In an opinion on the summary extradition of alleged members of the Gülen movement from Malaysia to Turkey, the UN Human Rights Council’s Working Group on Arbitrary Detention stated that “such regular daily activities as having a bank account and using a communication application” could not be considered evidences of a crime by themselves.

The situation of seriously ill prisoners has been scrutinized by human rights activists and opposition politicians.

Ömer Faruk Gergerlioğlu, a prominent human rights activist and deputy from the pro-Kurdish Peoples’ Democratic Party (HDP), has depicted the deaths of critically ill prisoners in Turkey who are not released in time to receive proper medical treatment as acts of “murder” committed by the state.

“These deaths are acts of murder. The ruling party is the murderer, and state institutions along with the Ministry of Justice involved in this wickedness are accomplices to the crime,” he told the Kronos news website.

According to Gergerlioğlu, prison administrations, judicial bodies, deputies in parliament, the Ministry of Justice, and some doctors treat prisoners according to their “type of crime.” “Even doctors treat their patients according to the prisoners’ ideological leaning and affiliation. Their most basic rights are violated. They apply the so-called ‘enemy law.’ Doctors, hospitals, gendarmes, prison guards and lawyers all act as if they made a joint decision.”
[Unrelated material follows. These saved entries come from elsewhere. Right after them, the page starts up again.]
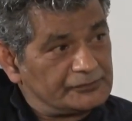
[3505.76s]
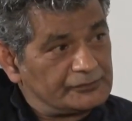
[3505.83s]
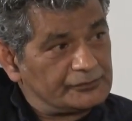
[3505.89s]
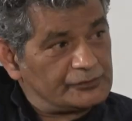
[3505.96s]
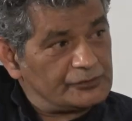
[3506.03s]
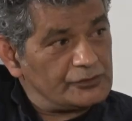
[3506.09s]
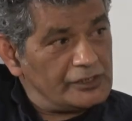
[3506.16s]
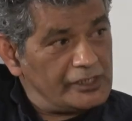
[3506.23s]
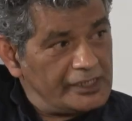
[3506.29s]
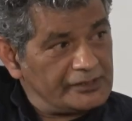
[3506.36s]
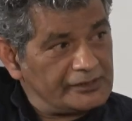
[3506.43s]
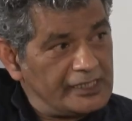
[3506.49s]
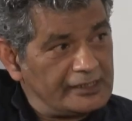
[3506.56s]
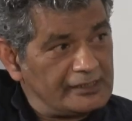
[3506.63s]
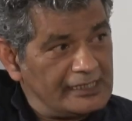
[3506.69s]

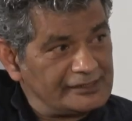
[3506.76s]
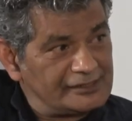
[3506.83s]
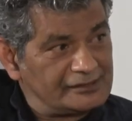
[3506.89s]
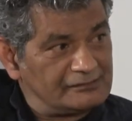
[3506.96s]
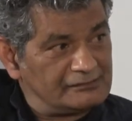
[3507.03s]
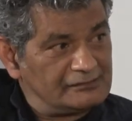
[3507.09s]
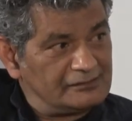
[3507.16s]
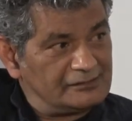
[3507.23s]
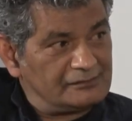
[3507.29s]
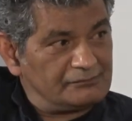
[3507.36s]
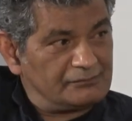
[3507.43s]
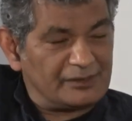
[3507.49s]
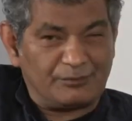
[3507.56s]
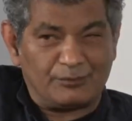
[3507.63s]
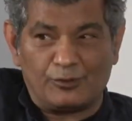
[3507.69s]
learn that lesson.
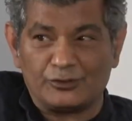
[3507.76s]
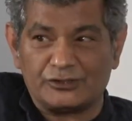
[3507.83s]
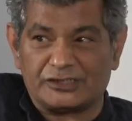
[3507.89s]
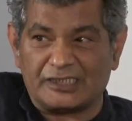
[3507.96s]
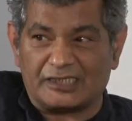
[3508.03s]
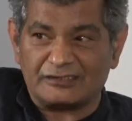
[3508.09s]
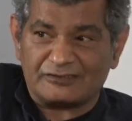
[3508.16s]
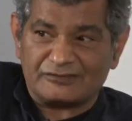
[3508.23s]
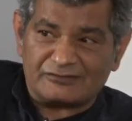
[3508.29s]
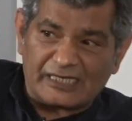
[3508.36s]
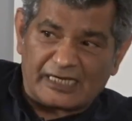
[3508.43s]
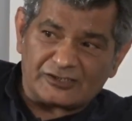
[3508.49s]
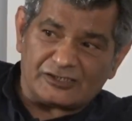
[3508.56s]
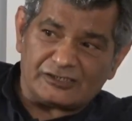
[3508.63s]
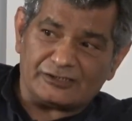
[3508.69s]
But most sons
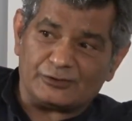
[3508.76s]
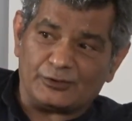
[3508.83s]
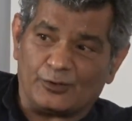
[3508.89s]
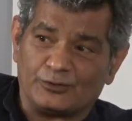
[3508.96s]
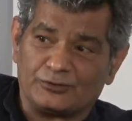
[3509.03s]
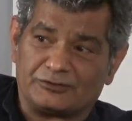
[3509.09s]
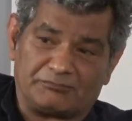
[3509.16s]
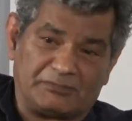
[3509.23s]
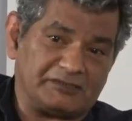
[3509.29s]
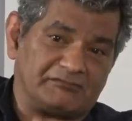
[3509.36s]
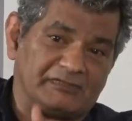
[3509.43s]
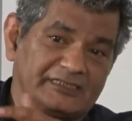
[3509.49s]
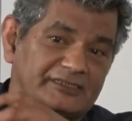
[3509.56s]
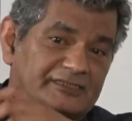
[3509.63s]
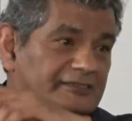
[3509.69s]
actually don't, but
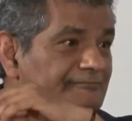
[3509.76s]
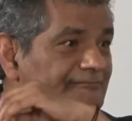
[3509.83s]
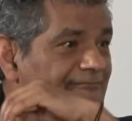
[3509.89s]
let's see.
According to Gergerlioğlu sick prisoners are released when the authorities realize they will die soon. “They don’t want to be held responsible if an inmate dies in prison. So they release them in great haste when they realize the prisoner will die soon. And they do indeed die a short time after their release. When I ask the Justice Ministry for the number of deaths in prison, they give very low figures. Very low because they don’t want prisoners to die in prison. They keep them until the very last moment, and when they realize they are going to die, they release them immediately.”
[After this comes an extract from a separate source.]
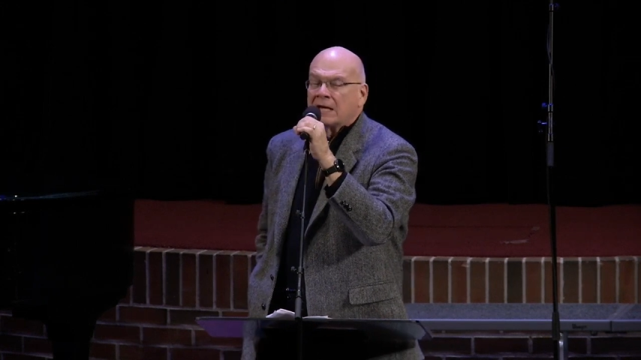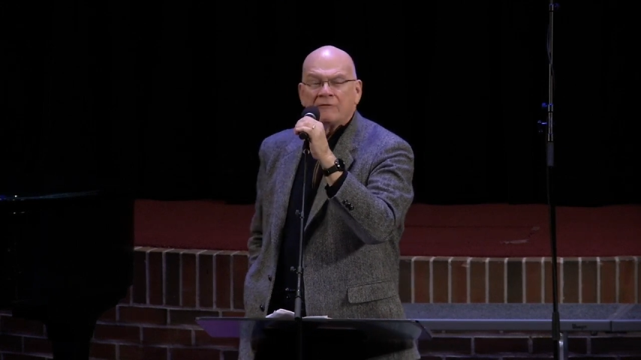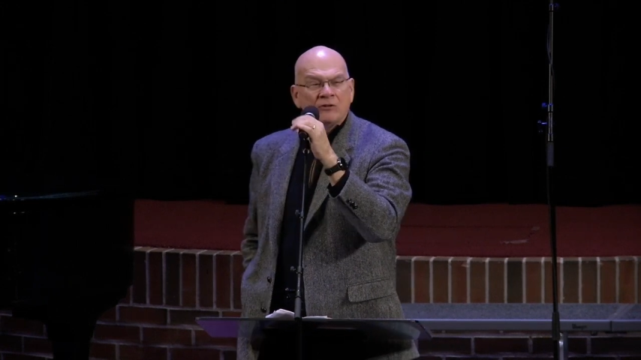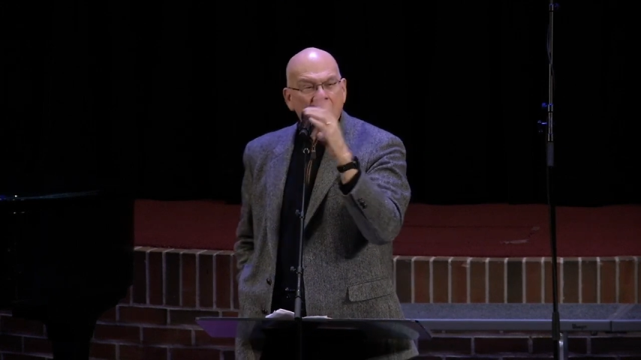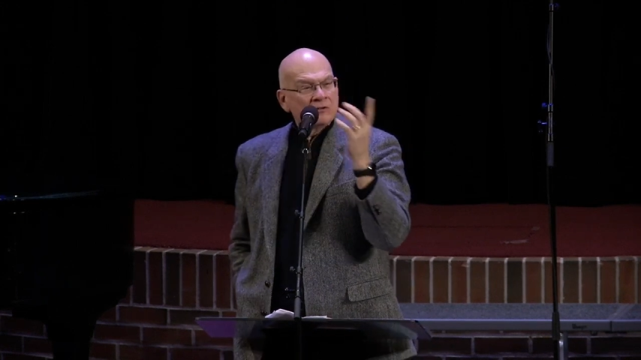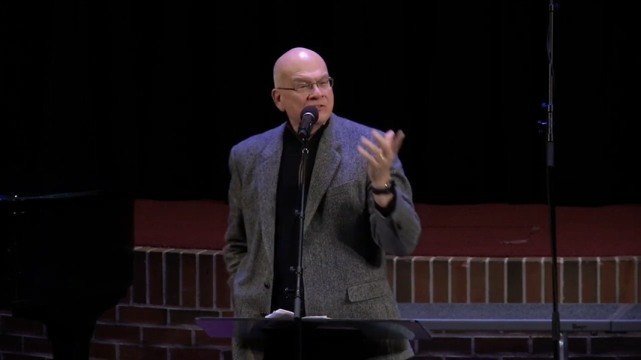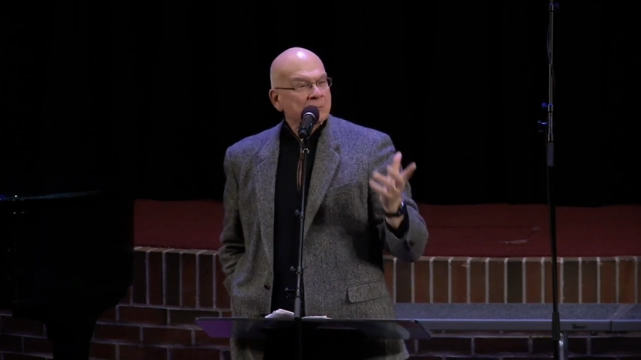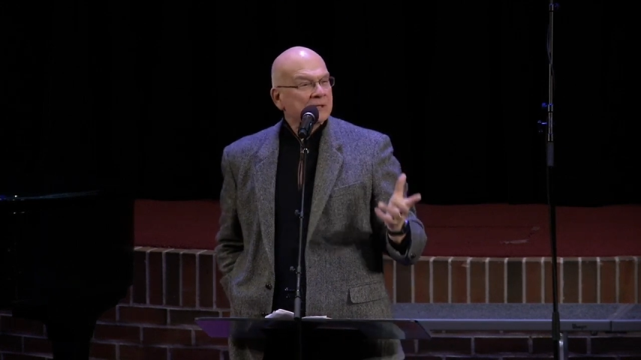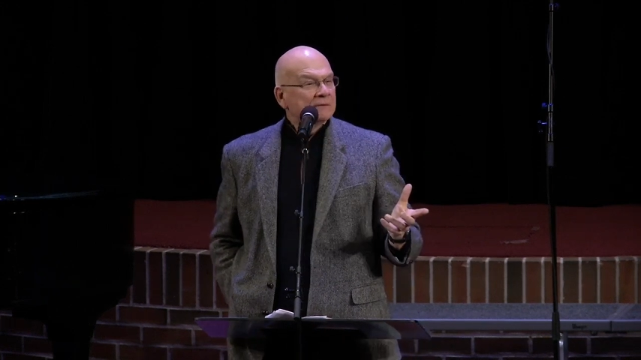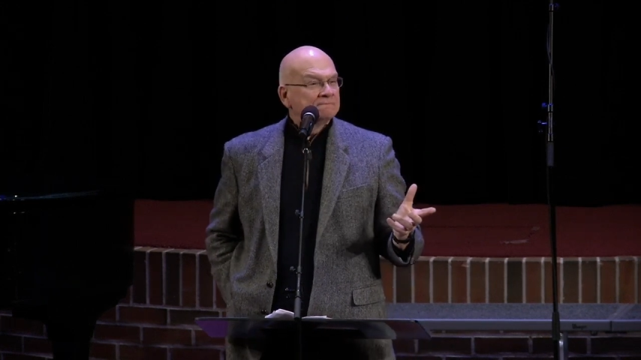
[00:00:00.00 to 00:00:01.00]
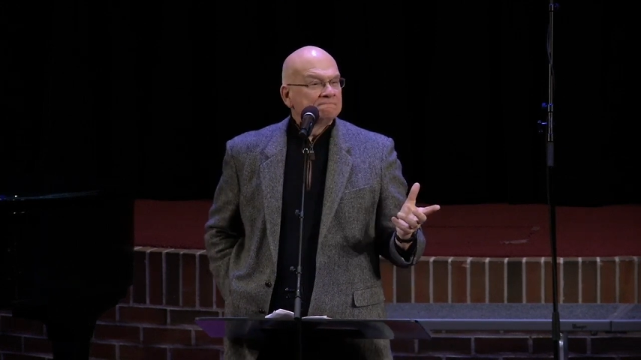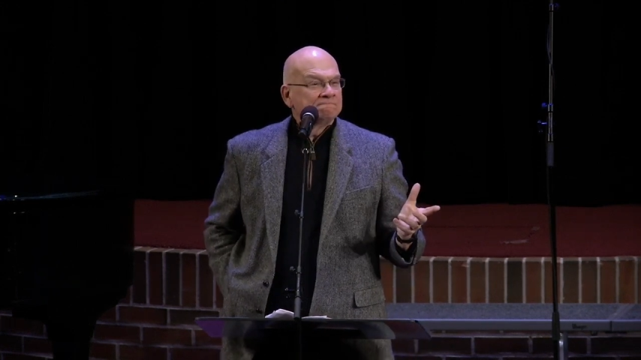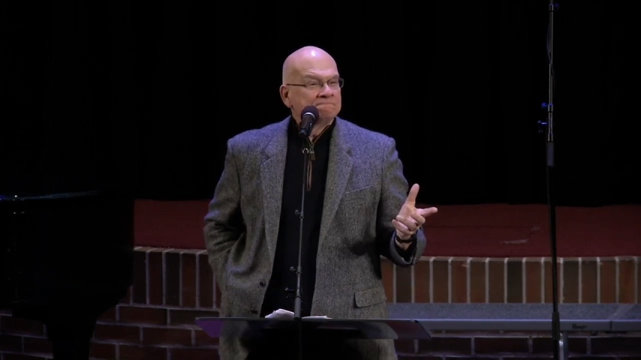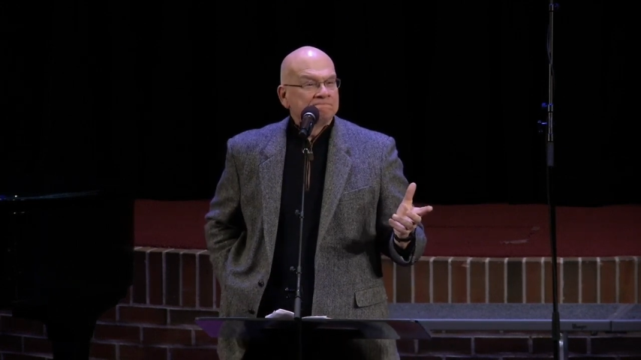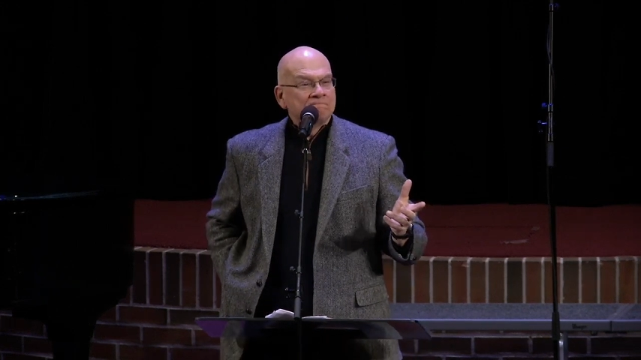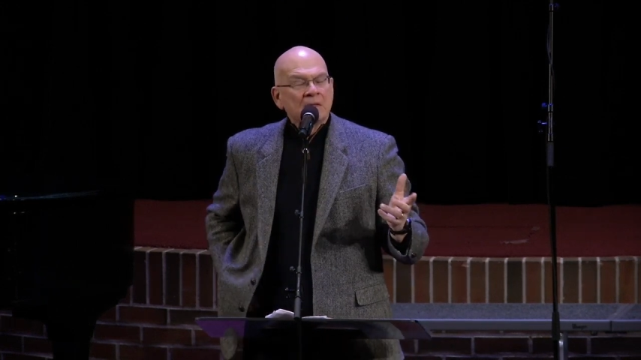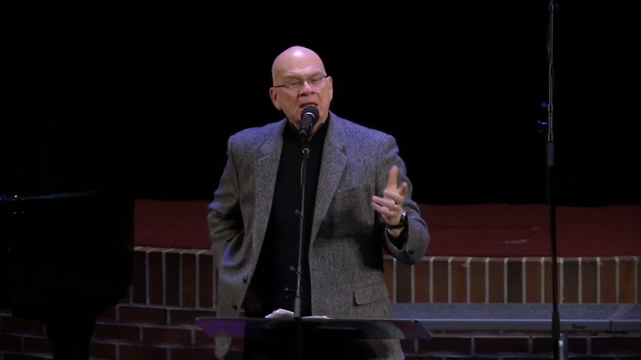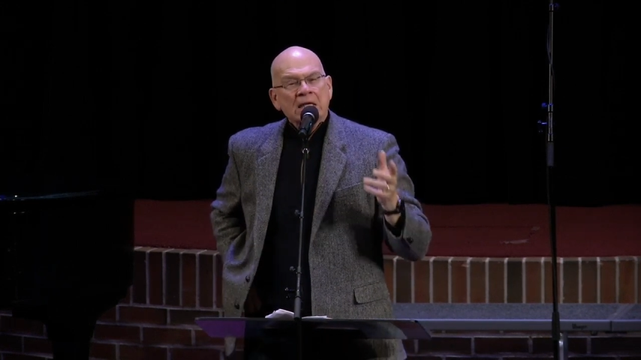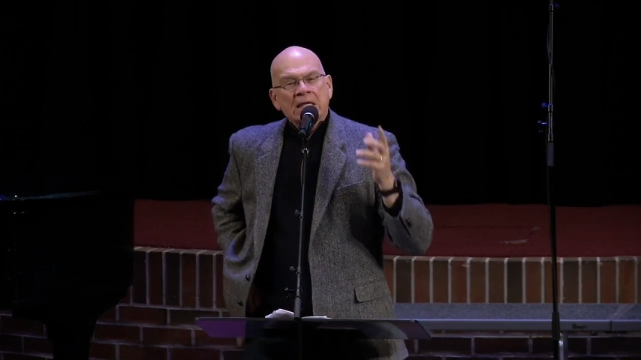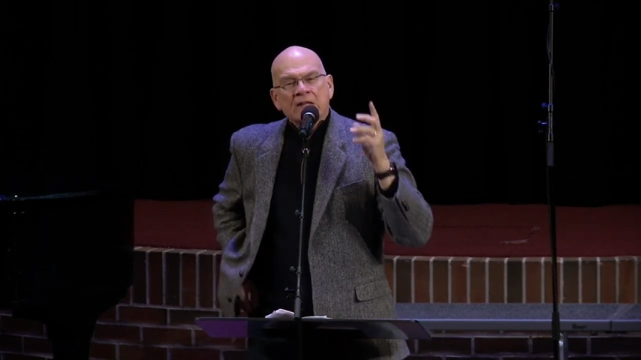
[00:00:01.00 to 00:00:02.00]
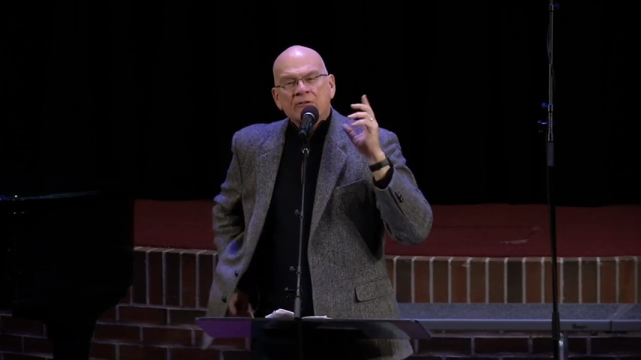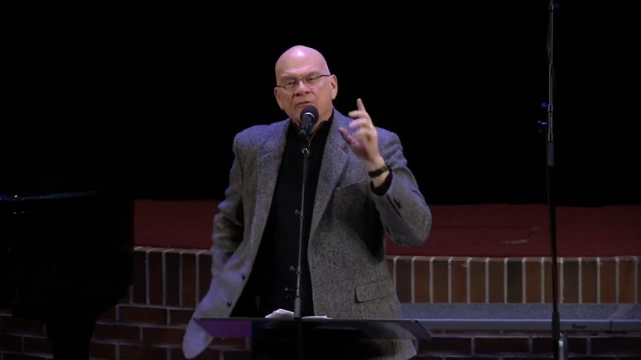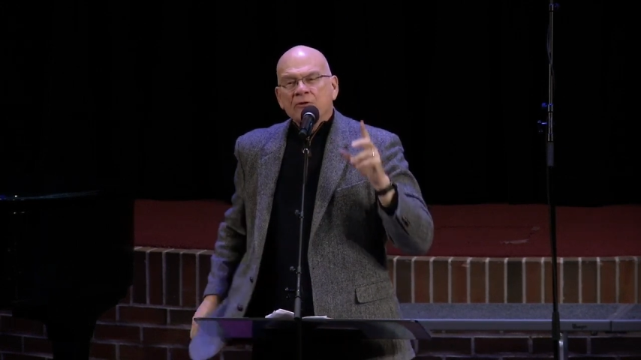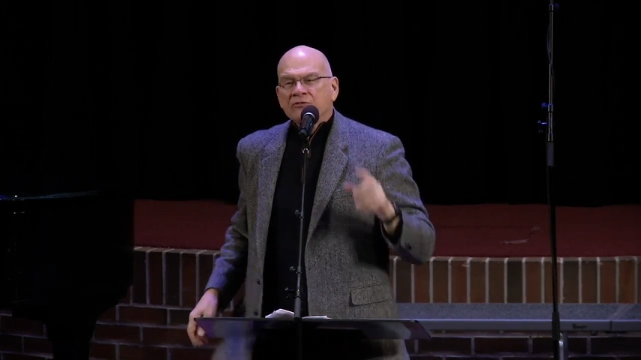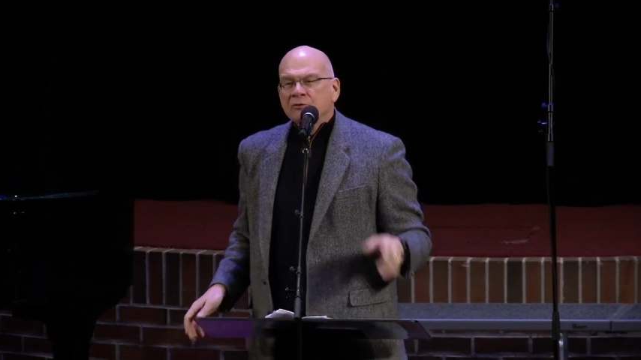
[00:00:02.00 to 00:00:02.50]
Have you noticed something? The first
According to the Human Rights Association (IHD) there are currently 1,605 sick prisoners in Turkish prisons, 604 of whom are critically ill. Although most of the seriously ill patients have forensic and medical reports deeming them unfit to remain in prison, they are not released. Authorities refuse to release them on the grounds that they pose a potential danger to society. In the first eight months of 2020, five critically ill prisoners passed away because they were not released in time to receive proper medical treatment.